We had high expectations about C7 oil, but the clinical trials performed with triheptanoin (C7 oil) by Ultragenyx regarding seizure control and movement disorder control were not efficient; this company stopped the trials. However, there are other clinical studies, like the ones being done by Dr. Pascual in Texas, that are working with triheptanoin. These studies are still going on with hopeful results. Possibly, the set up of these clinical studies is different than the ones for Ultragenyx. So there is still hope regarding the treatment with triheptanoin.
Is there any chance to have tele-health visits available with Glut1 Deficiency specialists and patients?
The first problem about these visits is a legal problem. Doctors don’t like to give advice to patients who they don’t know because of legal problems. Second, if a specialist talks to a patient and the parents without having included the patient’s neurologist, this can generate uncomfortable situations for all the people involved. Dr.
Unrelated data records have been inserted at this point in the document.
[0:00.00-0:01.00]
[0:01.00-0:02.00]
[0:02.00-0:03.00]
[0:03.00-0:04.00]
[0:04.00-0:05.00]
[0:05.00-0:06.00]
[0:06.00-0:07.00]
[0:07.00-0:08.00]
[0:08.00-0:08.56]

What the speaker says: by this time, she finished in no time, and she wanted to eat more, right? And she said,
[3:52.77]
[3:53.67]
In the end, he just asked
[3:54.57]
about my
Klepper suggests to first reach out to the patient’s neurologist and ask them to contact the Glut1 Deficiency specialist to get some recommendations about treatment.
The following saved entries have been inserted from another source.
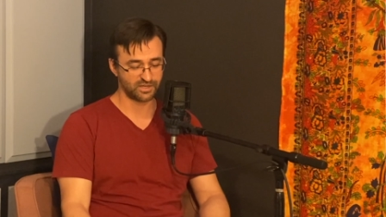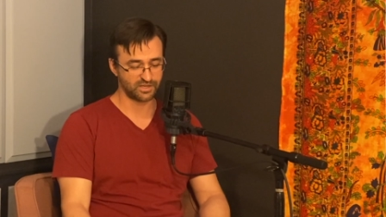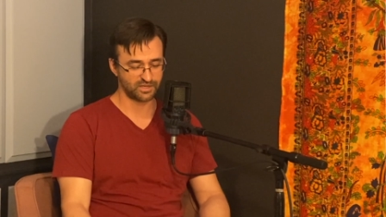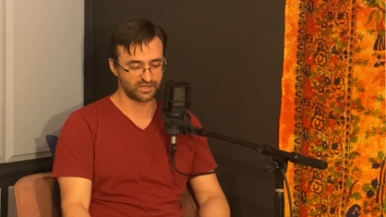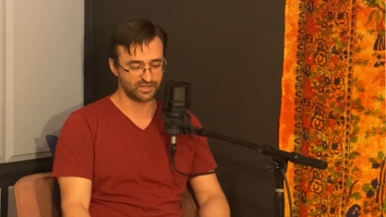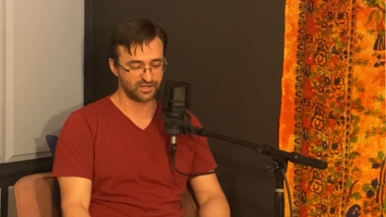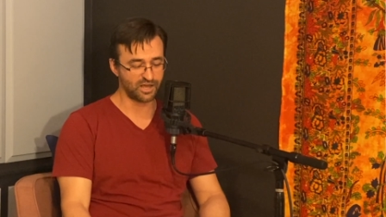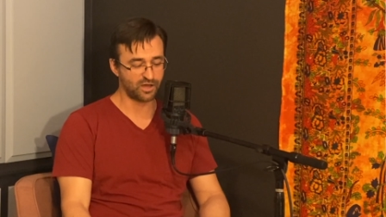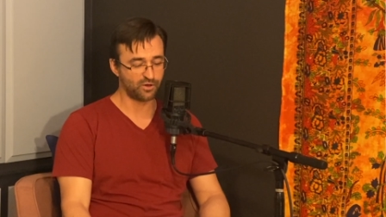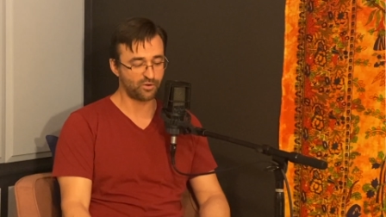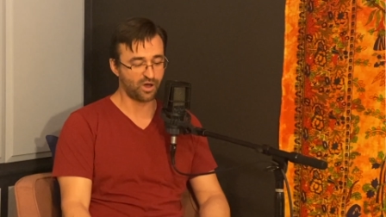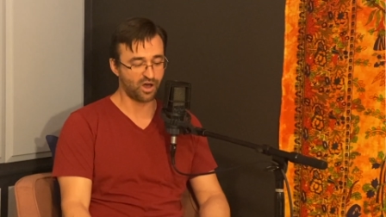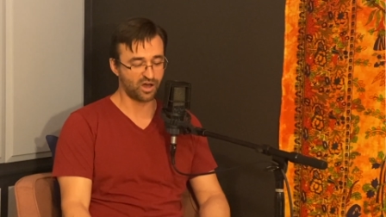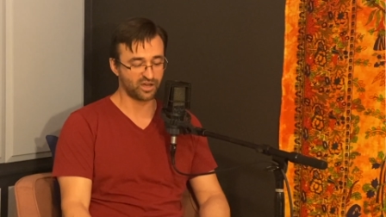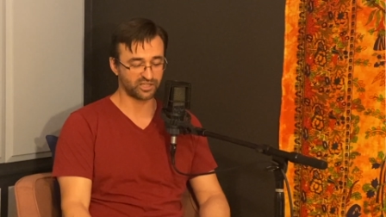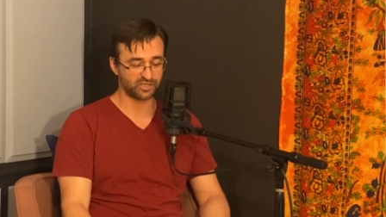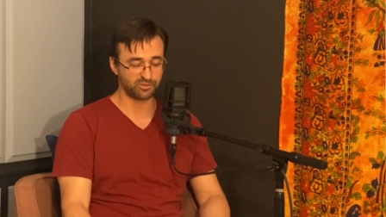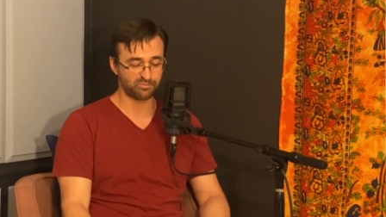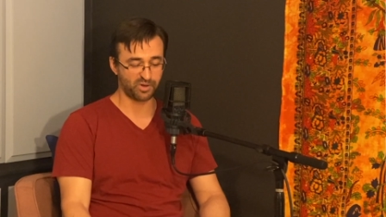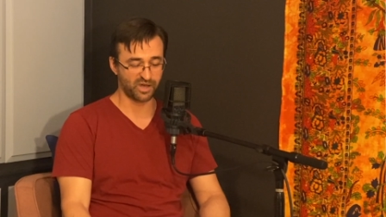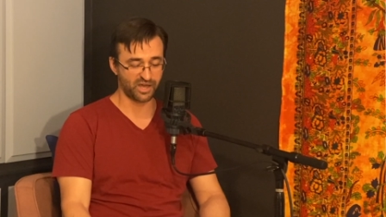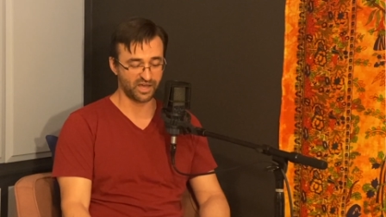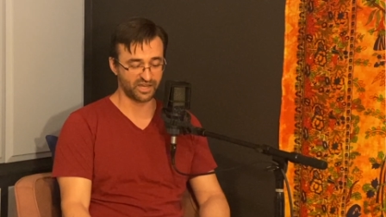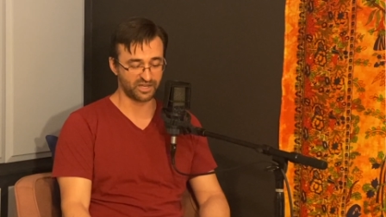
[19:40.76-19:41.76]
Now
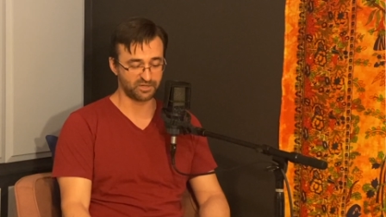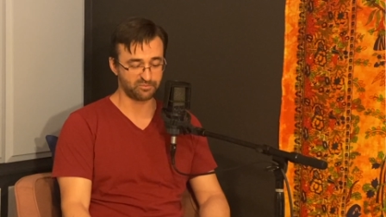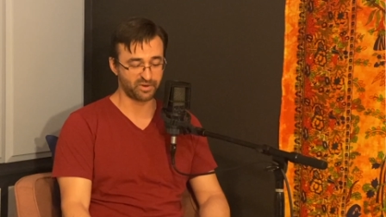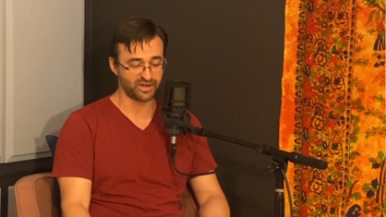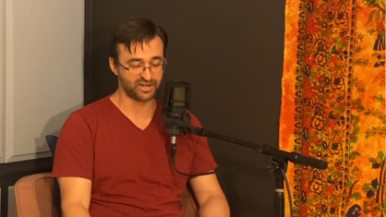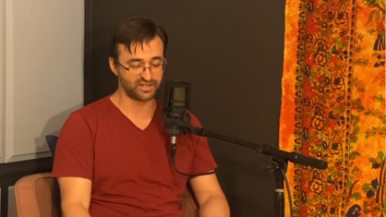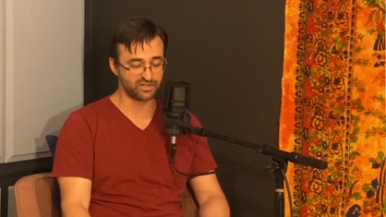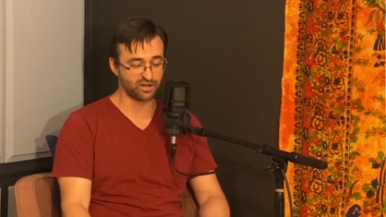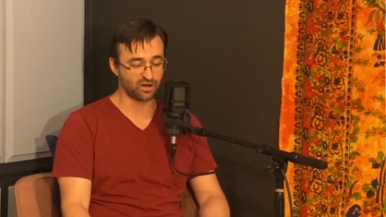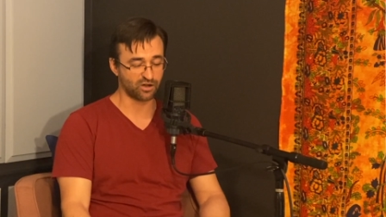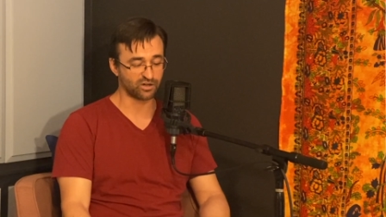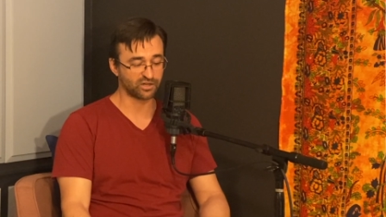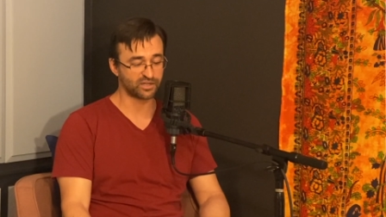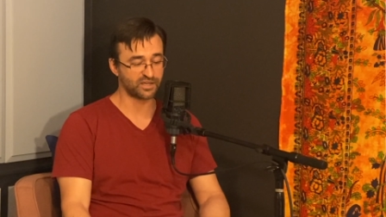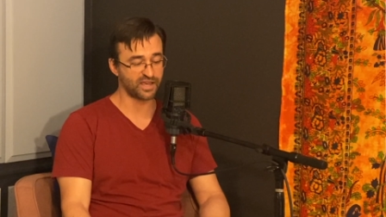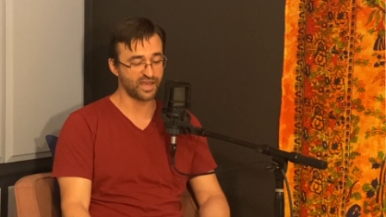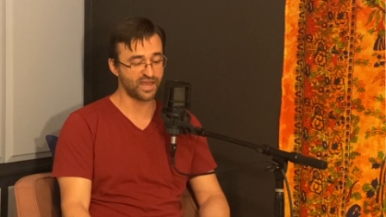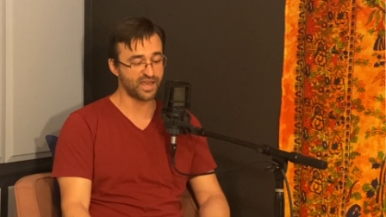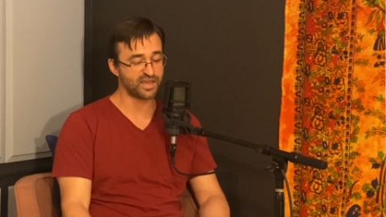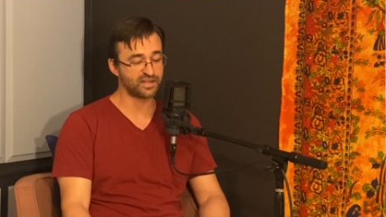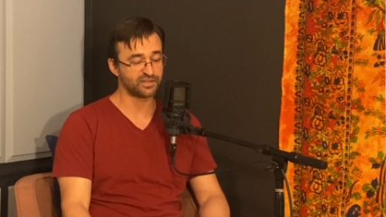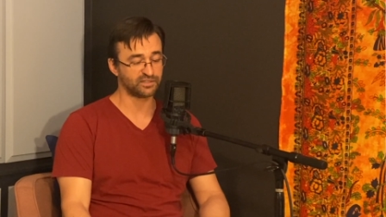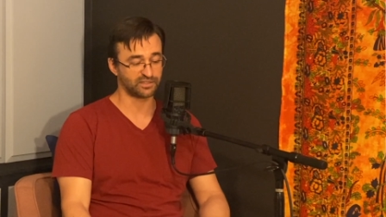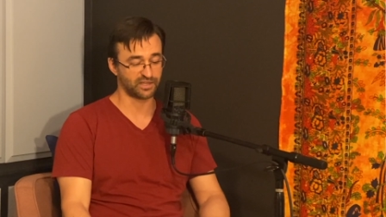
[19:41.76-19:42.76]
occupied by dark
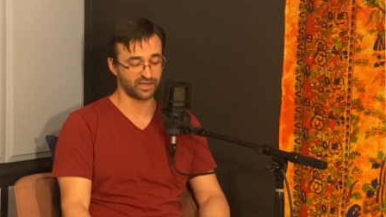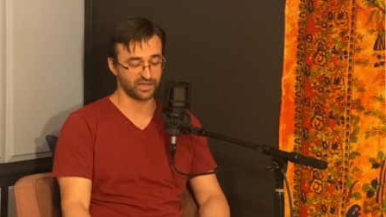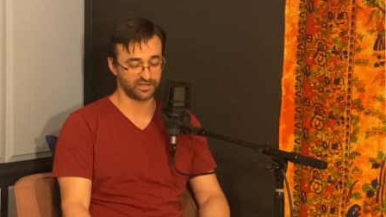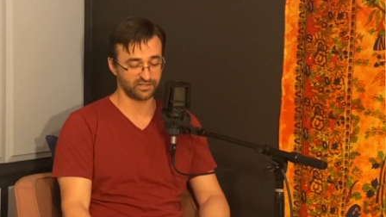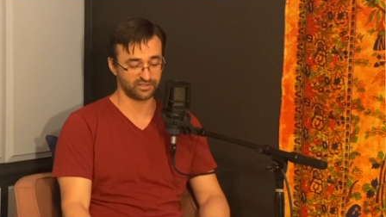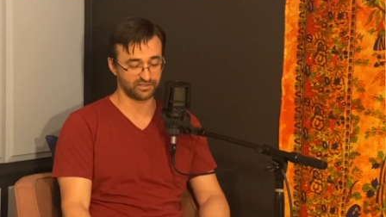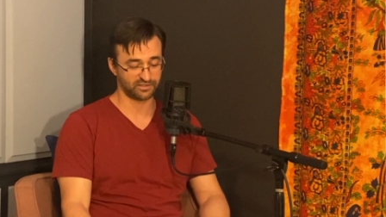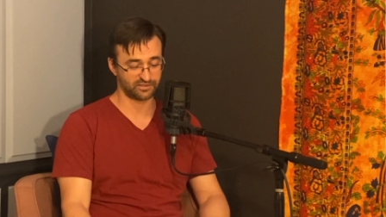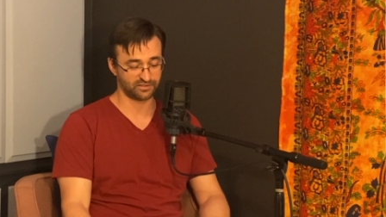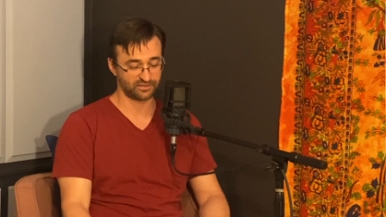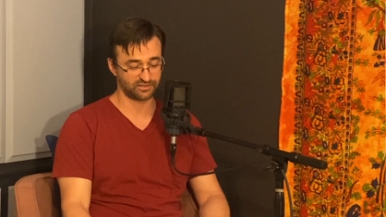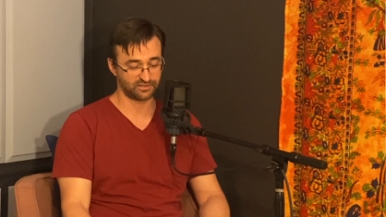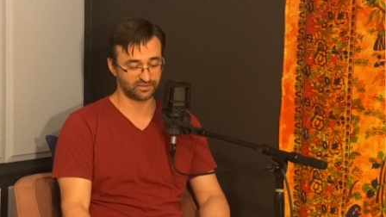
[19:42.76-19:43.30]
and light,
Do you think most of the Glut1 Deficiency patients experience anxiety? Did you talk about this in the consensus paper?
I think anxiety is a characteristic of Glut1 Deficiency patients. The question is, is the anxiety an effect of Glut1 Deficiency, or is it a secondary effect due to the patient feeling different than others or due to being treated with the ketogenic diet and eating differently than other people. There’s not much information about the psychological and psychiatric problems experienced by Glut1 Deficiency patients, these are things we need to research more.
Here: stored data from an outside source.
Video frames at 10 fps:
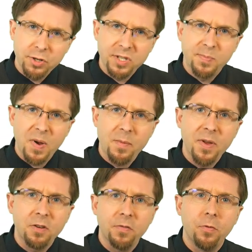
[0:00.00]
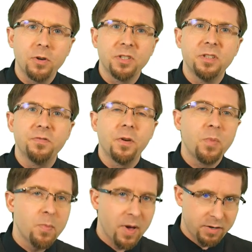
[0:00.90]
your experimental forces from
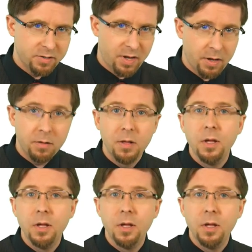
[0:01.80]
your model scale.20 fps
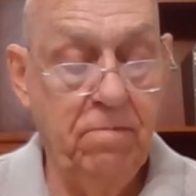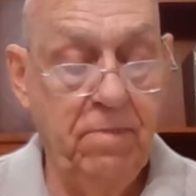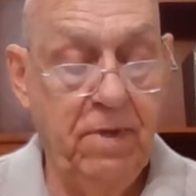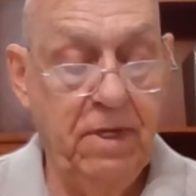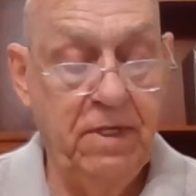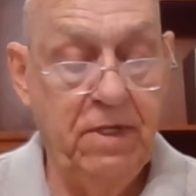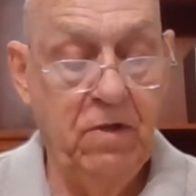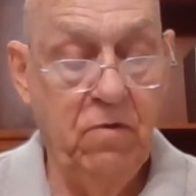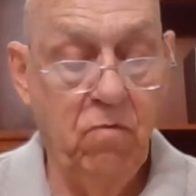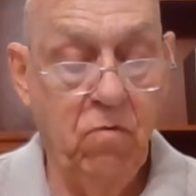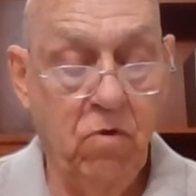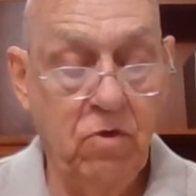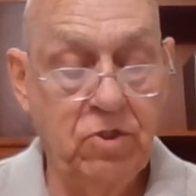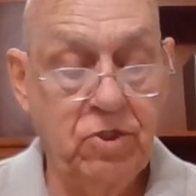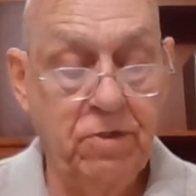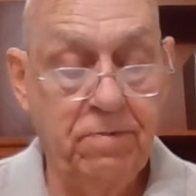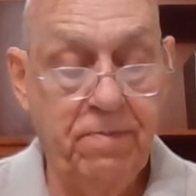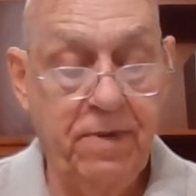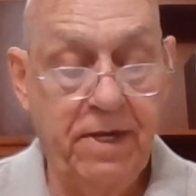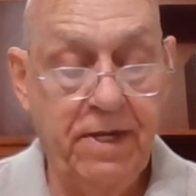meaning
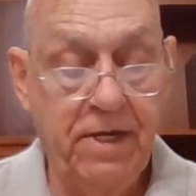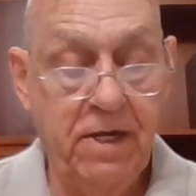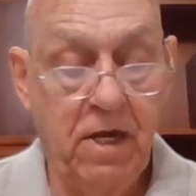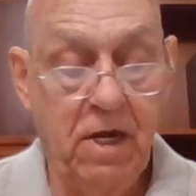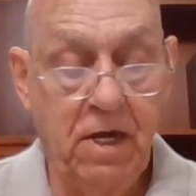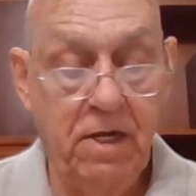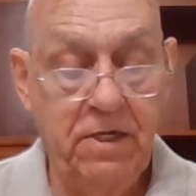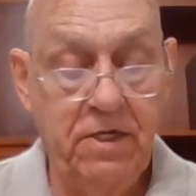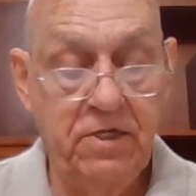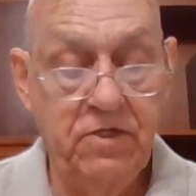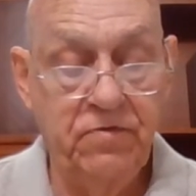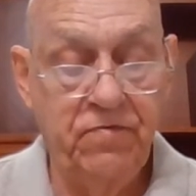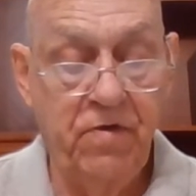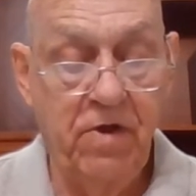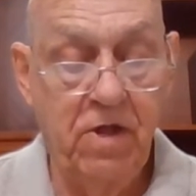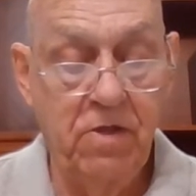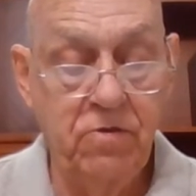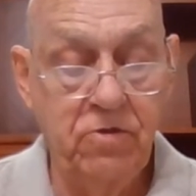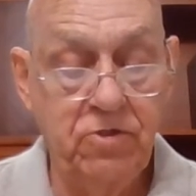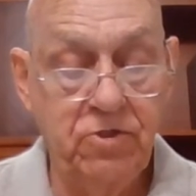worship, a God his
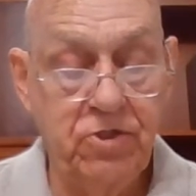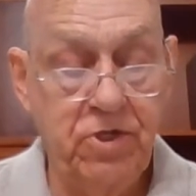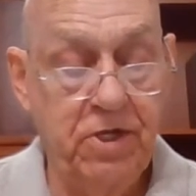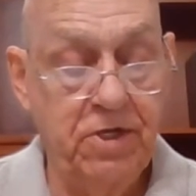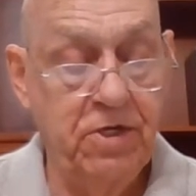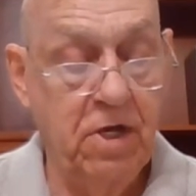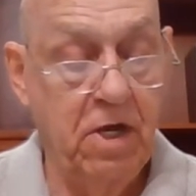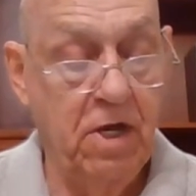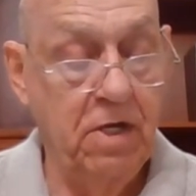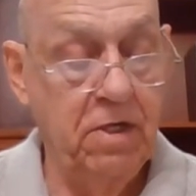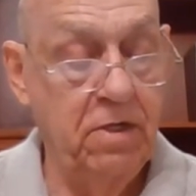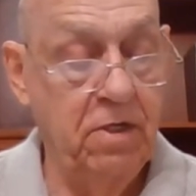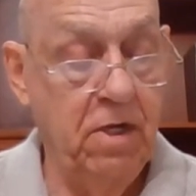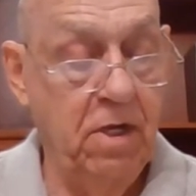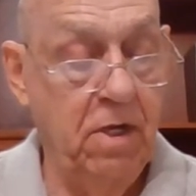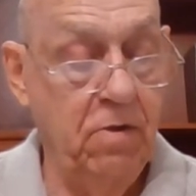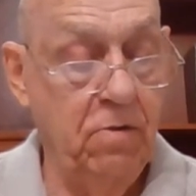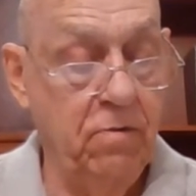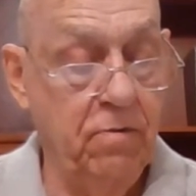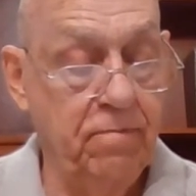fathers did not
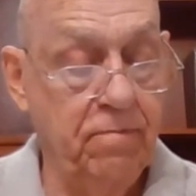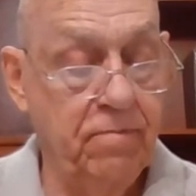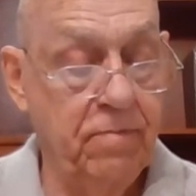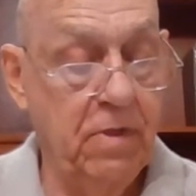know.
Glenna informed us that in the next parent zoom meeting in August, the sister of one of our Glut1 Deficiency patients and a homepathic doctor, will be joining us to talk about strategies to handle anxiety.
Which is the ideal level of ketosis?
The consensus is that for Glut1 Deficiency, patients need to reach the maximum level of ketosis they can achieve and tolerate. There is not an absolute value, but we have seen that many Glut1 Deficiency patients have a ketosis threshold, and when those patients go below the minimum level (which is usually 2 mmol/L), they start experiencing problems. If the adult patients cannot maintain at least their minimum level, they don’t feel well. If the ketosis is too high, the patient can start to feel bad due to the acidity of the ketones. They can start vomiting, lose appetite, and that is not good for the patient’s health.
Are there anomalies in the brain of Glut1 Deficiency patients? If that’s the case, can the anomalies change over time?
Magnetic resonance data from Dr. Pascual’s registry has shown anomalies in some areas of the brain of Glut1 Deficiency patients; however, we don’t have enough data to determine whether or not this is present in all Glut1 Deficiency patients. More research needs to be done on this issue.
Are there any situations that can cause Glut1 Deficiency patients to show certain symptoms; for example, change on altitude, when patients are traveling by plane?
I have not seen any studies done regarding brain metabolism during flights. It is known that Glut1 Deficiency patients respond to stressful situations and they can present symptoms. My personal experience is that when some patients fly to visit the hospital where I work, EEGs performed after the trip can be disastrous, however, when we perform an EEG on the next day after their flight their EEG is completely normal. Glut1 Deficiency patients can react to stressful situations like change in their meals schedule or traveling. I think the stress generated by a flight is higher than a change on altitude.
Are there any new diagnostic or treatment tools for Glut1 deficiency?
Yes, there are. There is a group of small molecules that enable the Glucose transporter to work better, and there are other compounds that can help produce more glucose transporters. There is a diagnostic test for red blood cells available in France. We have a team that is evaluating Glut1 Deficiency patients to see if the defect they present is due to a reduction in the number of Glut1 transporters or if the number of Glut1 transporters present is normal, but they are just not working well.